In the context of business-to-business supplies, the taxing authority typically resides with the jurisdiction of the customer. Illustrations from Kenya, with its well-developed jurisprudence on the tax treatment of exported services are instructive. For instance, in the Coca-Cola East, Central, and West Africa Limited Appeal case, Kenya’s Tax Appeals Tribunal noted that while marketing and promotion services were carried out in Kenya, establishing that every Kenyan exposed to the advertisement made a purchase was challenging.

The pivotal criterion was the consumer's location, not the service's provision. Consequently, the US-based entity contracting the marketing and promotion services in Kenya was considered the consumer, resulting in the service being treated as exports for VAT purposes. Likewise, in the Total Touch Cargo case, the High Court rejected the idea that Kenyan farmers were the beneficiaries of the provided services.
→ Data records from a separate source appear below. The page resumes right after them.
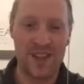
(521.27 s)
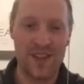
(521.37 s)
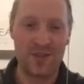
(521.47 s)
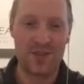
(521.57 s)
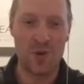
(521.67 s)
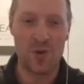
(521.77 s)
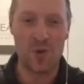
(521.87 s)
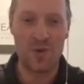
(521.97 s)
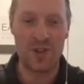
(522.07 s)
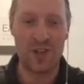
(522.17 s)

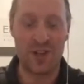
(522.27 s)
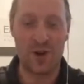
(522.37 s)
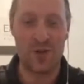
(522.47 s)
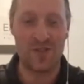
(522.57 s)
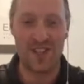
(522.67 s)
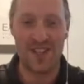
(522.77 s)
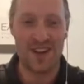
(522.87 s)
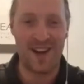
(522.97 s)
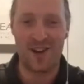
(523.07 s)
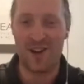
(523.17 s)
So during COVID,
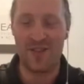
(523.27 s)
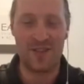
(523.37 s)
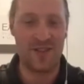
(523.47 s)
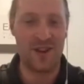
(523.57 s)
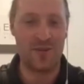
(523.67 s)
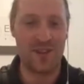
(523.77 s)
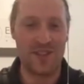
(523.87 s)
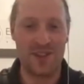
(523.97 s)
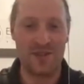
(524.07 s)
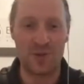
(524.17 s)
I often found
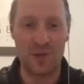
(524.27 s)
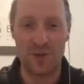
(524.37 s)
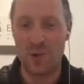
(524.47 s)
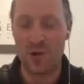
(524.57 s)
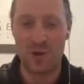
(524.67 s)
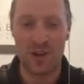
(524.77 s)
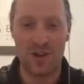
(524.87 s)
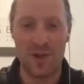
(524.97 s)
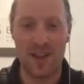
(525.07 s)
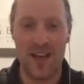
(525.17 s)
myself doing more work
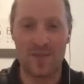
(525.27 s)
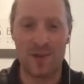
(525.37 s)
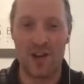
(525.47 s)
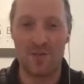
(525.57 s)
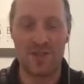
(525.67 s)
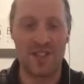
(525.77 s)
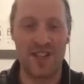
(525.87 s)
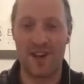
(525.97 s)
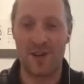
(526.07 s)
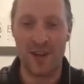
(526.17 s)
on my laptop,
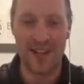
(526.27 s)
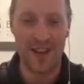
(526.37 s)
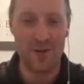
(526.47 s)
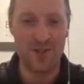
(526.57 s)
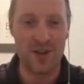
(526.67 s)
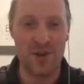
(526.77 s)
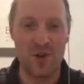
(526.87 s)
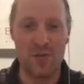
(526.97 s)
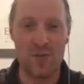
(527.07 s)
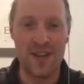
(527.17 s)
sitting on my couch at
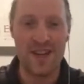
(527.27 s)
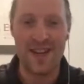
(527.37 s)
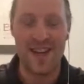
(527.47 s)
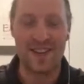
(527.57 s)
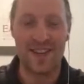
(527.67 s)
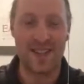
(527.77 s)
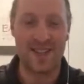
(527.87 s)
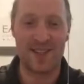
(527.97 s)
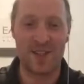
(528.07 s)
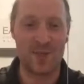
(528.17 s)
home. And like I
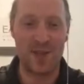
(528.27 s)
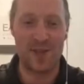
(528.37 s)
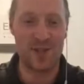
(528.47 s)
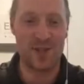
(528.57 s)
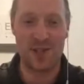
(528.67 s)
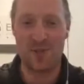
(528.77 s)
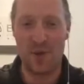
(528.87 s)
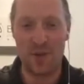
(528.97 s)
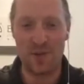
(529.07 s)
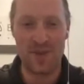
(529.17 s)
said, this picture is
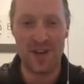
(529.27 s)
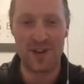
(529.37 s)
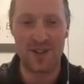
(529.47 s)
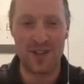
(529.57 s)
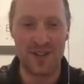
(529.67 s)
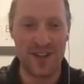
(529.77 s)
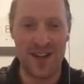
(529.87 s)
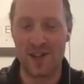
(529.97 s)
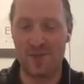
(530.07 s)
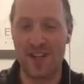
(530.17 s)
probably better than how
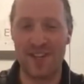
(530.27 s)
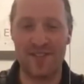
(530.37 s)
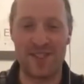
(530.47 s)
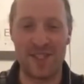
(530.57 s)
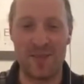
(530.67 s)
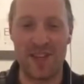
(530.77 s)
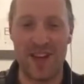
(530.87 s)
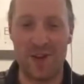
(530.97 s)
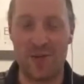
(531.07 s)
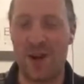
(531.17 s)
you might even see me
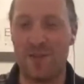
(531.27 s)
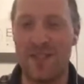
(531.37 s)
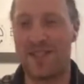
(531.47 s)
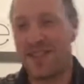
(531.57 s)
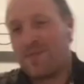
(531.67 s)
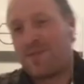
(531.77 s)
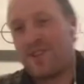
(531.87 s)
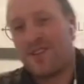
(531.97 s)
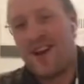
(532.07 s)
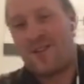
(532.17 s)
at home. I'll be slumped
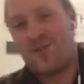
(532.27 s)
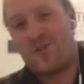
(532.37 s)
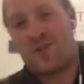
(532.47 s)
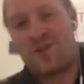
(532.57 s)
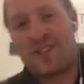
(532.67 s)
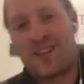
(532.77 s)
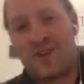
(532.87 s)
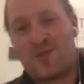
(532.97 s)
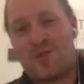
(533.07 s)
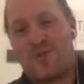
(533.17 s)
up at home on the
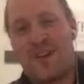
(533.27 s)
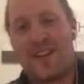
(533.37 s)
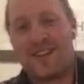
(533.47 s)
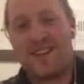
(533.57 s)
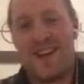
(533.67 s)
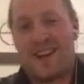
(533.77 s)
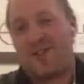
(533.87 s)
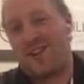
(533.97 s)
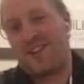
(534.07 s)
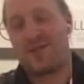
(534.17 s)
couch with my neck
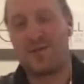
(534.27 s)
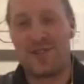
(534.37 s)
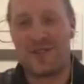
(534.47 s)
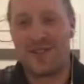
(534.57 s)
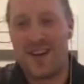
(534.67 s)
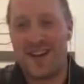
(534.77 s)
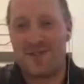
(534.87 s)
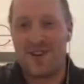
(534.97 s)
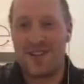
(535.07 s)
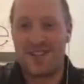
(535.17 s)
cranked to one side,
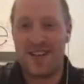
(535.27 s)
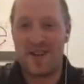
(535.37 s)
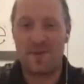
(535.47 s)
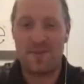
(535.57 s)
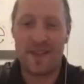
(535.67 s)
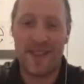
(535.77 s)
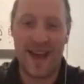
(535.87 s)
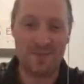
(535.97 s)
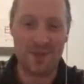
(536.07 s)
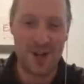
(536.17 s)
trying to type on my
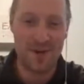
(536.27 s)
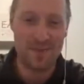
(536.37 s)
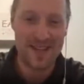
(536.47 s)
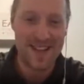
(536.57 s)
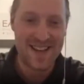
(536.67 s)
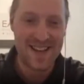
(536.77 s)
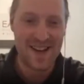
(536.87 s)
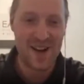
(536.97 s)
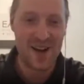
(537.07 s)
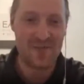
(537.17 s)
laptop.
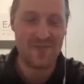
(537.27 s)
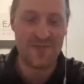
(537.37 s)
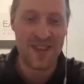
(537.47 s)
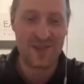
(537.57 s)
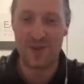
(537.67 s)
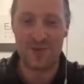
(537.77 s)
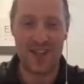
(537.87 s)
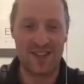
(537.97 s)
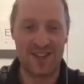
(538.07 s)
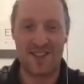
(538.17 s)
So I was
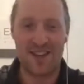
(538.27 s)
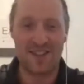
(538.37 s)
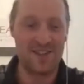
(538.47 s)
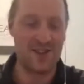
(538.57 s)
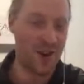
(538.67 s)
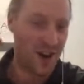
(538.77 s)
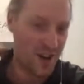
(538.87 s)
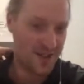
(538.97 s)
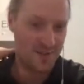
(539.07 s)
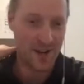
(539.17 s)
getting tons of
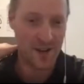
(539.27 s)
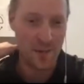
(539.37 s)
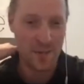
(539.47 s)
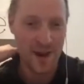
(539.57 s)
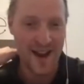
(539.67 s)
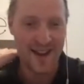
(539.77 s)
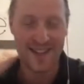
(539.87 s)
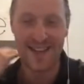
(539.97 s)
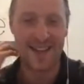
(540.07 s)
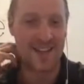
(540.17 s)
knots in my upper back
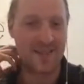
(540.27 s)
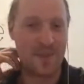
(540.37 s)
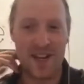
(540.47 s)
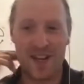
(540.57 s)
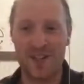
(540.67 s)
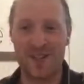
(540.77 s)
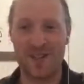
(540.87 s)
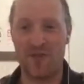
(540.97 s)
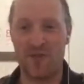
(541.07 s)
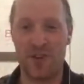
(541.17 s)
and then pain and
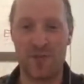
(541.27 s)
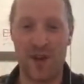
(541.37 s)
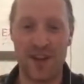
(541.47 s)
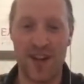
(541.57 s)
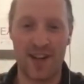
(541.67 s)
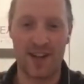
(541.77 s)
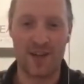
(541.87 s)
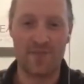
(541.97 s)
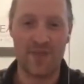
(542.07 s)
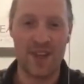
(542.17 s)
discomfort in my neck.
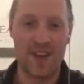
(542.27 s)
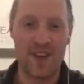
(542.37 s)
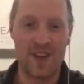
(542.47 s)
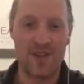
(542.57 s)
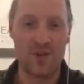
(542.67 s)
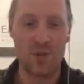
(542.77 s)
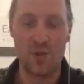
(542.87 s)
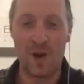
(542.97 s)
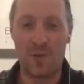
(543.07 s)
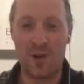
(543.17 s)
So
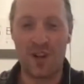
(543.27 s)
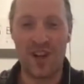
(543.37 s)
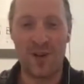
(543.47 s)
while working at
The court affirmed that the location of service provision doesn't dictate service export status; instead, the crucial factor is the location where the service is used or consumed. Hence, emphasis should be on the service consumer's location rather than the service's place of execution.

Conclusion

In conclusion, the qualification of services as exports for VAT purposes can present complexities. To navigate these intricacies, it is our strong view that the VAT destination principle should serve as the guideline. For instance, when Kenya asserts that services provided to a Ugandan taxpayer are subject to Kenyan VAT, the Ugandan vendor would also shoulder an additional 18% VAT burden in Uganda via the reverse charge mechanism.

This underscores the paramount significance of upholding destination-based VAT principles. This approach ensures that taxation harmonizes with the jurisdiction of final consumption, effectively sidestepping potential double taxation. It thus establishes an equitable and streamlined taxation framework for cross-border services, championing VAT neutrality through the categorization of exports as zero-rated.